Potential student research projects

The Research School of Physics performs research at the cutting edge of a wide range of disciplines.

By undertaking your own research project at ANU you could open up an exciting career in science.

Filter projects

Some other physics related research projects may be found at the ANU College of Engineering & Computer Science, the Mathematical Sciences Institute and the Research School of Astronomy & Astrophysics

Materials Science and Engineering

Ultrafast laser cleaning - The light touch

Laser Cleaning is a cutting-edge technique designed for removal of contamination layers from solid surfaces by irradiating the surface with a laser beam. It is a non-contact process, which does not require the use of chemicals or abrasives, eliminating problems of chemical toxicity, corrosive residues, and erasure of surface structure. 

Dr Ludovic Rapp

Ultrashort laser processing for advanced applications

Laser processing is a cutting-edge technique designed for to clean, texture, enhance surfaces in a way not possible with any other method. It is a non-contact process, which does not require the use of chemicals or abrasives, thus eliminating problems of chemical toxicity and corrosive residues.

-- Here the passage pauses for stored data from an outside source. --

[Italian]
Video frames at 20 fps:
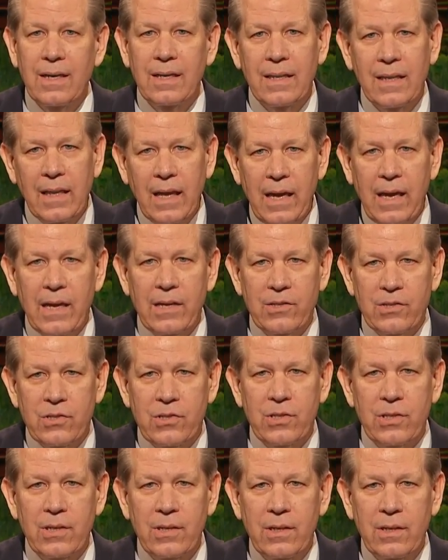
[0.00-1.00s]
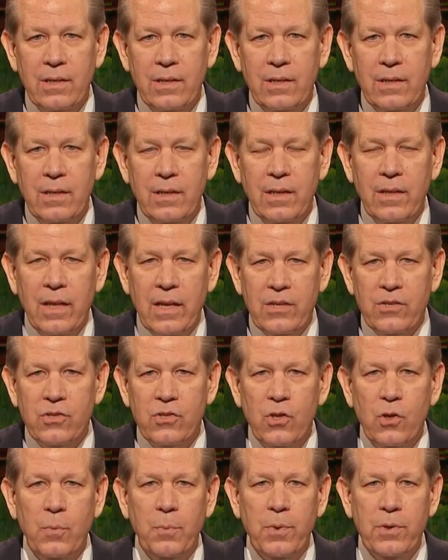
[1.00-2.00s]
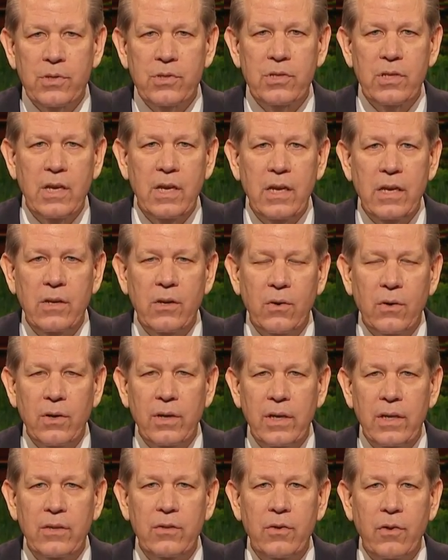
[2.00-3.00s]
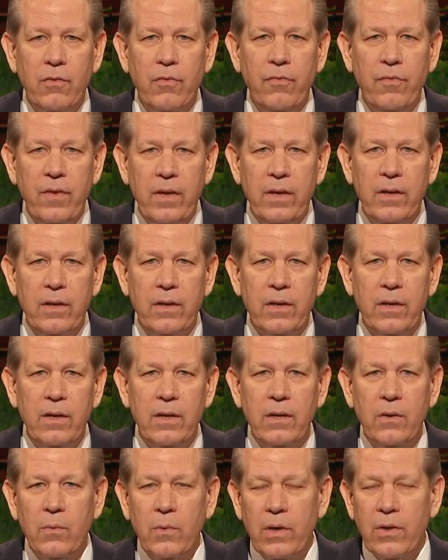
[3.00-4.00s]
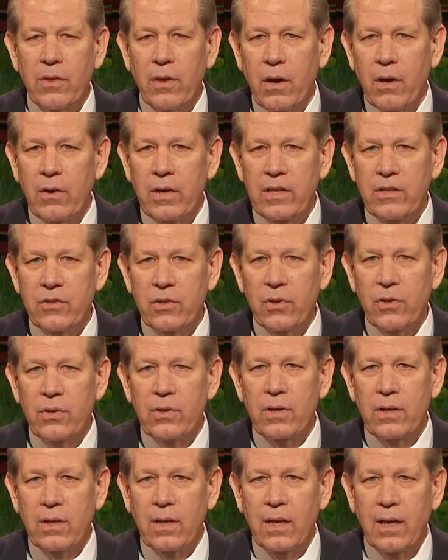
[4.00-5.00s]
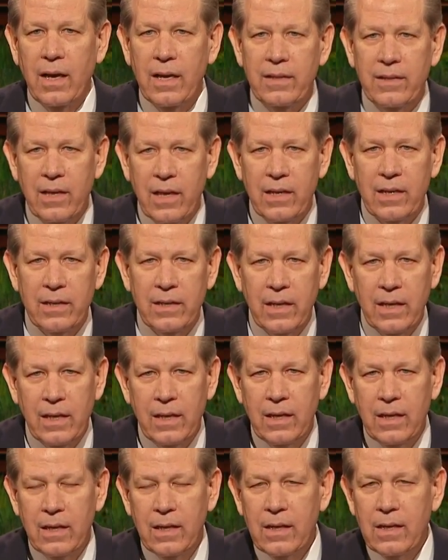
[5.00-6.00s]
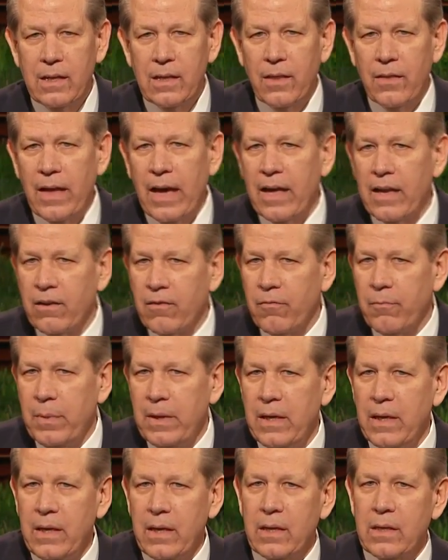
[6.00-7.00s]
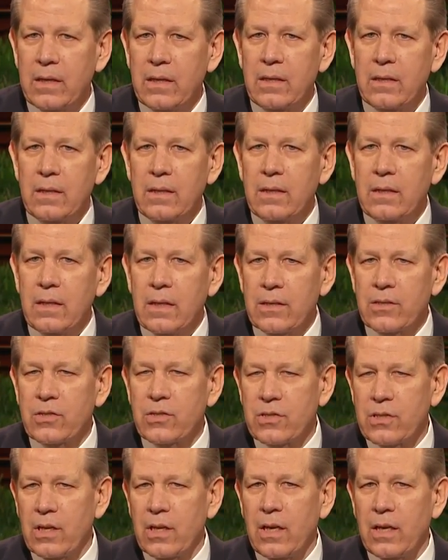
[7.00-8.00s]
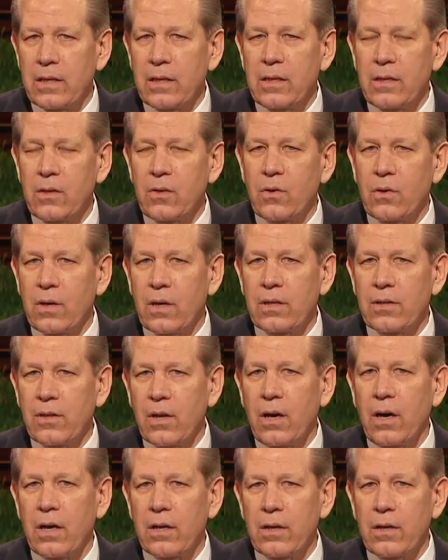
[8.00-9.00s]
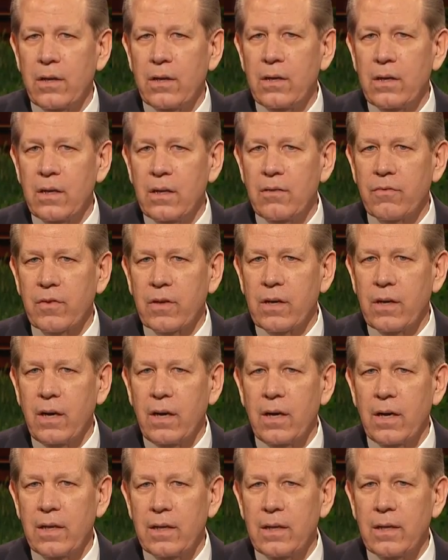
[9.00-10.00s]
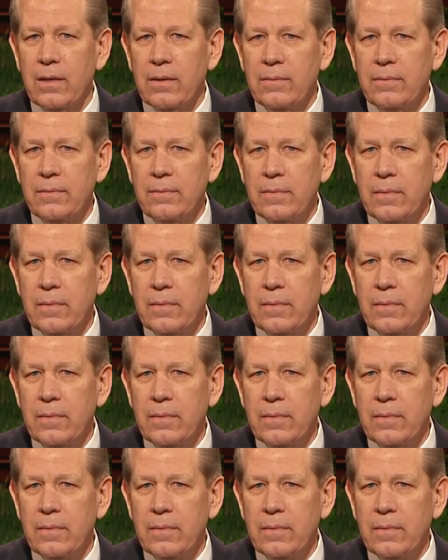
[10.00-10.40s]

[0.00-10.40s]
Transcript: Queste identità terrene non sono sbagliate, a meno che non si sostituiscano o interferiscano con la nostra identità eterna, quella di figli e figlie di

Dr Ludovic Rapp, Professor Andrei Rode

Optical nonlinearities in 2D crystals

This project explores the nonlinear optical properties of ultrathin 2D crystals to develop highly entangled photon sources.

Dr Giovanni Guccione, Professor Ping Koy Lam

Tomography of dynamic processes (3D movies)

Generating 3D volumes, i.e., tomography, of an object as it changes over time  (or evolves) is a challenging problem. The ability to achieve this would reveal new information and understanding of many dynamic processes.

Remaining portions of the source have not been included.